* _Provided records_
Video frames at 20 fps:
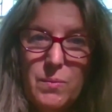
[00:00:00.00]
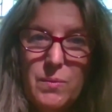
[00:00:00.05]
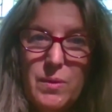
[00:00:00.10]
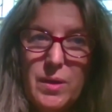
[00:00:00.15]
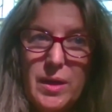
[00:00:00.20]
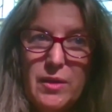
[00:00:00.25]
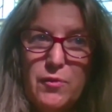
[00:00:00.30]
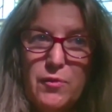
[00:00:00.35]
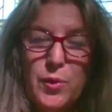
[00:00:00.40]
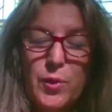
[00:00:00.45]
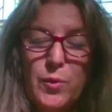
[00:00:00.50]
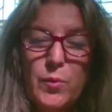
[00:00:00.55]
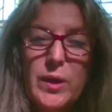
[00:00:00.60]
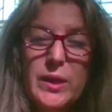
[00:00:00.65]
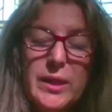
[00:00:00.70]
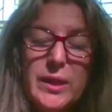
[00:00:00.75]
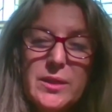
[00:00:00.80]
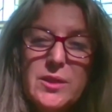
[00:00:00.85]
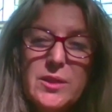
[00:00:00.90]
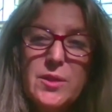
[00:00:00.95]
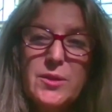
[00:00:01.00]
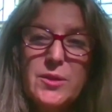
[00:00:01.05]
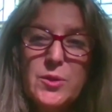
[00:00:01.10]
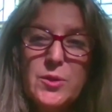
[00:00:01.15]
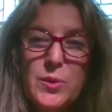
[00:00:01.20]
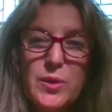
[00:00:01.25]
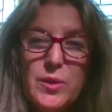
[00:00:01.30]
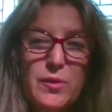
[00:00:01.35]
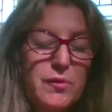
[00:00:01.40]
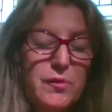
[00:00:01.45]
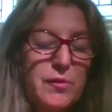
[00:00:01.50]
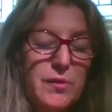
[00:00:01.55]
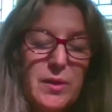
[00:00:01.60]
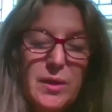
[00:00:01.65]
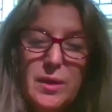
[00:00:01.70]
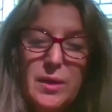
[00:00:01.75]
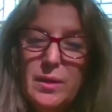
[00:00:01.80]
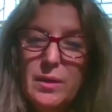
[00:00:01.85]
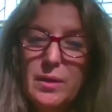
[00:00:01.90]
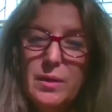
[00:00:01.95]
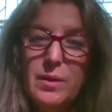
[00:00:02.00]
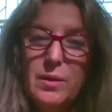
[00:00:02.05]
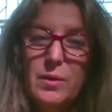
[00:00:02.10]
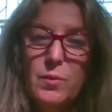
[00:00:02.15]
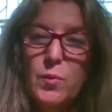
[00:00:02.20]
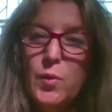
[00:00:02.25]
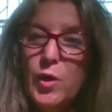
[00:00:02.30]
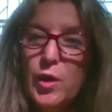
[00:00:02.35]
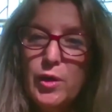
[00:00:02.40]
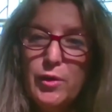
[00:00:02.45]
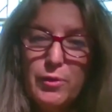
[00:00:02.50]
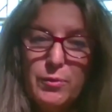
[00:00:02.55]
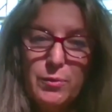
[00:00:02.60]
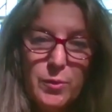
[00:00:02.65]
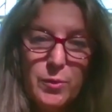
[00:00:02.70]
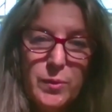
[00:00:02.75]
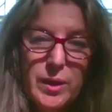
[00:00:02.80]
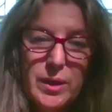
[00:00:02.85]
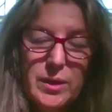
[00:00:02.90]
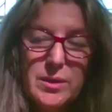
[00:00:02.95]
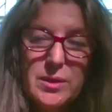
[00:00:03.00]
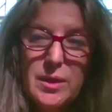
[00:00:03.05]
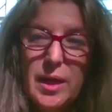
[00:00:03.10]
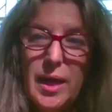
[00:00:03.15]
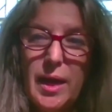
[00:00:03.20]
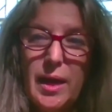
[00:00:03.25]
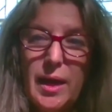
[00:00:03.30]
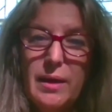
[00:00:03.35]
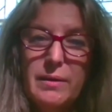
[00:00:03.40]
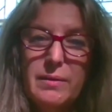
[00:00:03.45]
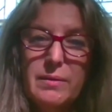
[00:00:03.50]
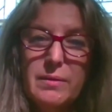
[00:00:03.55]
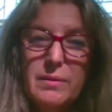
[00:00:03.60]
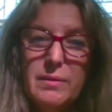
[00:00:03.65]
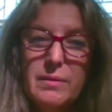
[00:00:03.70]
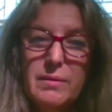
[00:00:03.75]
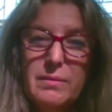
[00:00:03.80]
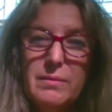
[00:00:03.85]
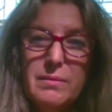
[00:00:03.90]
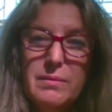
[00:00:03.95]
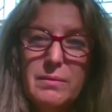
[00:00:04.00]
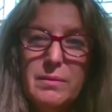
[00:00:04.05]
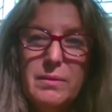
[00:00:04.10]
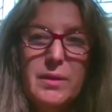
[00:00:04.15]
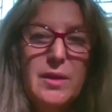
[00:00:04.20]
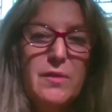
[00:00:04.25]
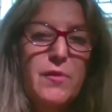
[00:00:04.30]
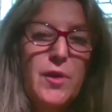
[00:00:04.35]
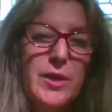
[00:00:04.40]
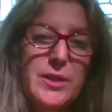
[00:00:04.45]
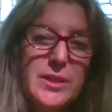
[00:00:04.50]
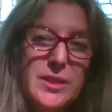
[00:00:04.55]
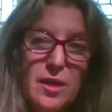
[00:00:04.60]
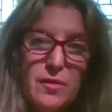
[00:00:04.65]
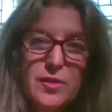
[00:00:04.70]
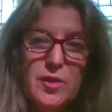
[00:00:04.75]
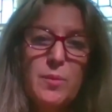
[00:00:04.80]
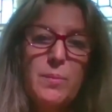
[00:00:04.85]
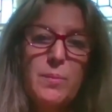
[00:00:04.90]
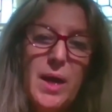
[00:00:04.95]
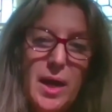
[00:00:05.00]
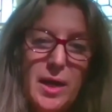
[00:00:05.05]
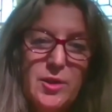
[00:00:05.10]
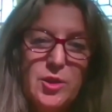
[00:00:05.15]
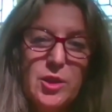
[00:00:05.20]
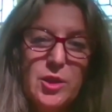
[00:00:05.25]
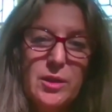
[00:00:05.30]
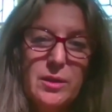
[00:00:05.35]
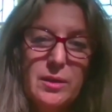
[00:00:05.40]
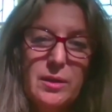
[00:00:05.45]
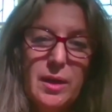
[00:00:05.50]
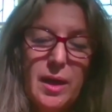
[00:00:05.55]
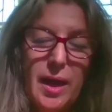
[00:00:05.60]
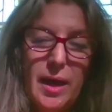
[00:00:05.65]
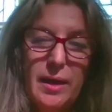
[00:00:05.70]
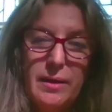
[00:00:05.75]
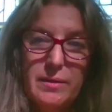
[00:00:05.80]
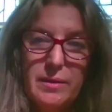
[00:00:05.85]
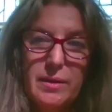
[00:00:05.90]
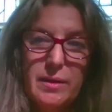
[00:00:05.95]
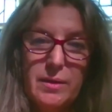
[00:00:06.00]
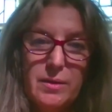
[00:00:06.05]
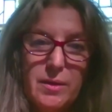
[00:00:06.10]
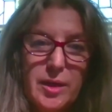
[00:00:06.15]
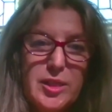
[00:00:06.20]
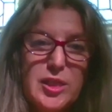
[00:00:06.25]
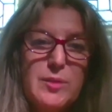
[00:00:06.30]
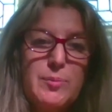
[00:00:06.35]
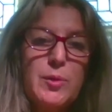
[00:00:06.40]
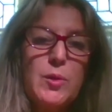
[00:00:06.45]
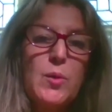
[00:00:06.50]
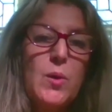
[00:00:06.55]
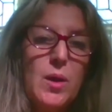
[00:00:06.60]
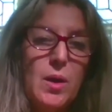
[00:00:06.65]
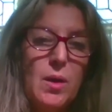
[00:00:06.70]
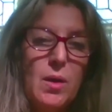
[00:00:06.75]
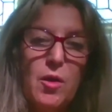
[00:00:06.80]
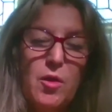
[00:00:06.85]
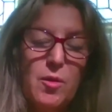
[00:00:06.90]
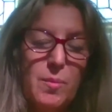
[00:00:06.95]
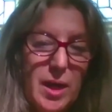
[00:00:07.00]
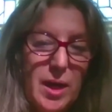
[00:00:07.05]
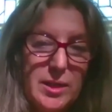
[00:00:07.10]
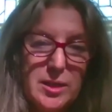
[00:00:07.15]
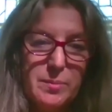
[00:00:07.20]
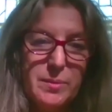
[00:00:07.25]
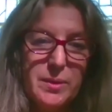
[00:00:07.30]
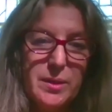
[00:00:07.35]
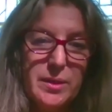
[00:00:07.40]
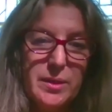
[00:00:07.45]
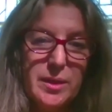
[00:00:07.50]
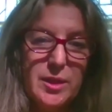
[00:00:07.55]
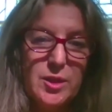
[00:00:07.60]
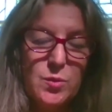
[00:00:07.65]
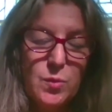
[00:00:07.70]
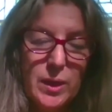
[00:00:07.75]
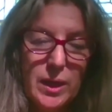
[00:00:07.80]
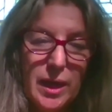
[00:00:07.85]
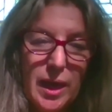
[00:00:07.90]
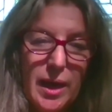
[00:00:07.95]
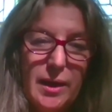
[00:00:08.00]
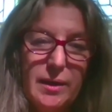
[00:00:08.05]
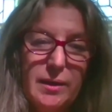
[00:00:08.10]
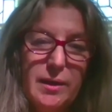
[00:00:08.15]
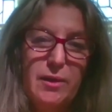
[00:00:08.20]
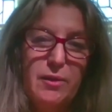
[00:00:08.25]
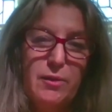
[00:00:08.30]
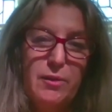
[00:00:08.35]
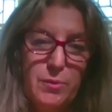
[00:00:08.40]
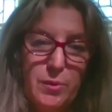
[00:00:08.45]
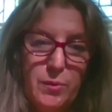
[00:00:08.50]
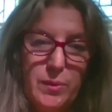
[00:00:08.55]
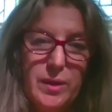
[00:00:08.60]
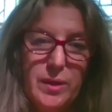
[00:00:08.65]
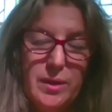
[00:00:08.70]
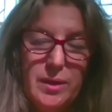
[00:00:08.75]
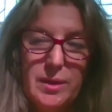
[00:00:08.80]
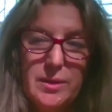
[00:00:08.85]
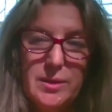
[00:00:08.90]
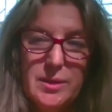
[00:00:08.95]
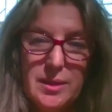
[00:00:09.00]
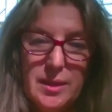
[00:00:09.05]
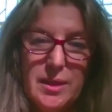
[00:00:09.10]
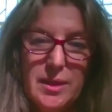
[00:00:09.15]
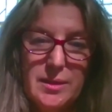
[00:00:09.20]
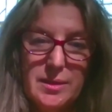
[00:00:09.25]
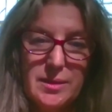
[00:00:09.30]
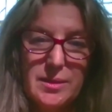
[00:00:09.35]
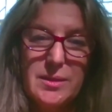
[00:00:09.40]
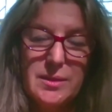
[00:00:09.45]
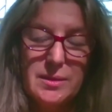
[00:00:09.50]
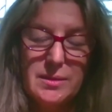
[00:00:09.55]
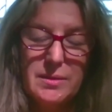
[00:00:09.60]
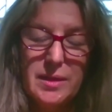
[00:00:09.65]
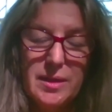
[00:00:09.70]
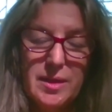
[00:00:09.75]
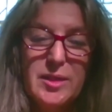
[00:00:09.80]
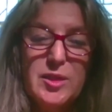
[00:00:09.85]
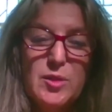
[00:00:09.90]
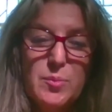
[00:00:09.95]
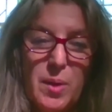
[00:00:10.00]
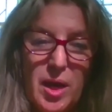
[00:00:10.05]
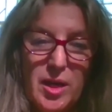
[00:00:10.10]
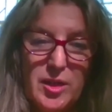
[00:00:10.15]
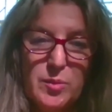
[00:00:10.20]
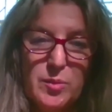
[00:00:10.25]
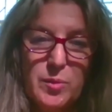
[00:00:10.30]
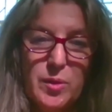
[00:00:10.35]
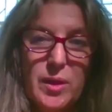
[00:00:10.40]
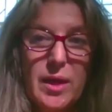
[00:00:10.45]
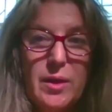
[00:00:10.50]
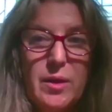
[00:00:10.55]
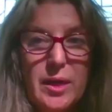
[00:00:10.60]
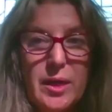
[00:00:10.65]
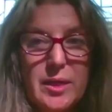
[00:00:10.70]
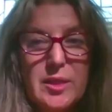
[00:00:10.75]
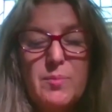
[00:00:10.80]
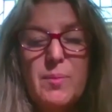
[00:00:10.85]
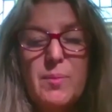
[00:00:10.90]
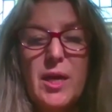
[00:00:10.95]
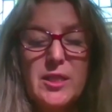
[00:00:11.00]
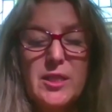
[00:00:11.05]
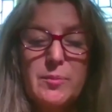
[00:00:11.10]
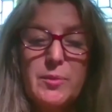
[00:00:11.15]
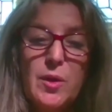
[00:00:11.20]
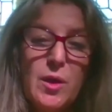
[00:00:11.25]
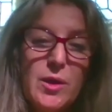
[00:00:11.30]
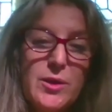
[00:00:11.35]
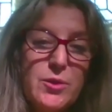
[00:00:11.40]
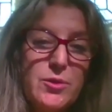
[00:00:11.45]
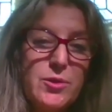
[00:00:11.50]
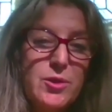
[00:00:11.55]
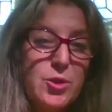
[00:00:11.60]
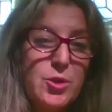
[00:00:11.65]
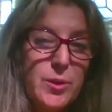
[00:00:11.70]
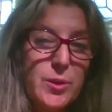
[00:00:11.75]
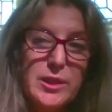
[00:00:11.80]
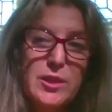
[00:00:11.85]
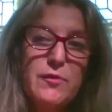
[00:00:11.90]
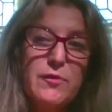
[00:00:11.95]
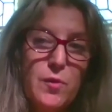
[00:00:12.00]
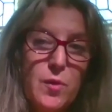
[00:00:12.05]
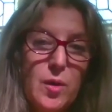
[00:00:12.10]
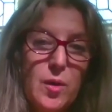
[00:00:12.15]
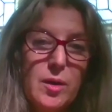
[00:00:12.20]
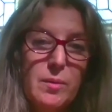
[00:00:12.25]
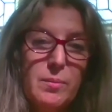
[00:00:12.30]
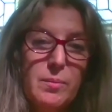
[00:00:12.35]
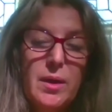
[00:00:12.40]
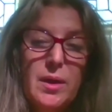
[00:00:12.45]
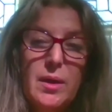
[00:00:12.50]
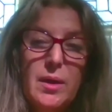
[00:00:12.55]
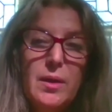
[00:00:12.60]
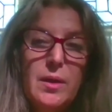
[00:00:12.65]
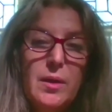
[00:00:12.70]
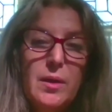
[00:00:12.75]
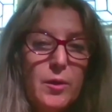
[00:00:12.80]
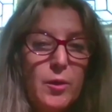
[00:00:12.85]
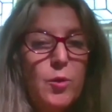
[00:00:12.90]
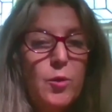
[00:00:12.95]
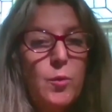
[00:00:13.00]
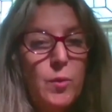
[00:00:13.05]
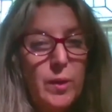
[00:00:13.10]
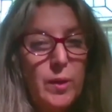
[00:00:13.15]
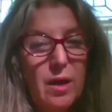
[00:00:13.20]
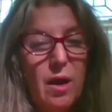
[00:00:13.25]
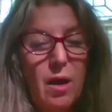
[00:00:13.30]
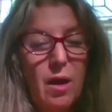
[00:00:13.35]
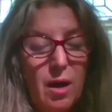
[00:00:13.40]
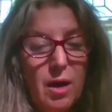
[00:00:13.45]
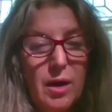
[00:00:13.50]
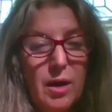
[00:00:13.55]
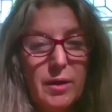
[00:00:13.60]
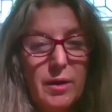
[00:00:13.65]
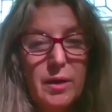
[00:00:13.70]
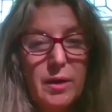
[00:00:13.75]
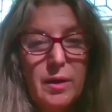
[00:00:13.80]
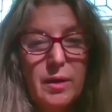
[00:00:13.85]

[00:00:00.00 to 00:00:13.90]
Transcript: If we're willing to sort of work through it and give ourselves compassion and explore all the possibilities, we can get through it. It is possible. And it is possible also to transform who we are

* _Problem details_
Within the listing above, find the line containing "[00:00:06.35]" and the line containing "[00:00:09.50]". Transcribe them and everything between them exactly, leaving out the pictures.

* _Written answer_
[00:00:06.35]
[00:00:06.40]
[00:00:06.45]
[00:00:06.50]
[00:00:06.55]
[00:00:06.60]
[00:00:06.65]
[00:00:06.70]
[00:00:06.75]
[00:00:06.80]
[00:00:06.85]
[00:00:06.90]
[00:00:06.95]
[00:00:07.00]
[00:00:07.05]
[00:00:07.10]
[00:00:07.15]
[00:00:07.20]
[00:00:07.25]
[00:00:07.30]
[00:00:07.35]
[00:00:07.40]
[00:00:07.45]
[00:00:07.50]
[00:00:07.55]
[00:00:07.60]
[00:00:07.65]
[00:00:07.70]
[00:00:07.75]
[00:00:07.80]
[00:00:07.85]
[00:00:07.90]
[00:00:07.95]
[00:00:08.00]
[00:00:08.05]
[00:00:08.10]
[00:00:08.15]
[00:00:08.20]
[00:00:08.25]
[00:00:08.30]
[00:00:08.35]
[00:00:08.40]
[00:00:08.45]
[00:00:08.50]
[00:00:08.55]
[00:00:08.60]
[00:00:08.65]
[00:00:08.70]
[00:00:08.75]
[00:00:08.80]
[00:00:08.85]
[00:00:08.90]
[00:00:08.95]
[00:00:09.00]
[00:00:09.05]
[00:00:09.10]
[00:00:09.15]
[00:00:09.20]
[00:00:09.25]
[00:00:09.30]
[00:00:09.35]
[00:00:09.40]
[00:00:09.45]
[00:00:09.50]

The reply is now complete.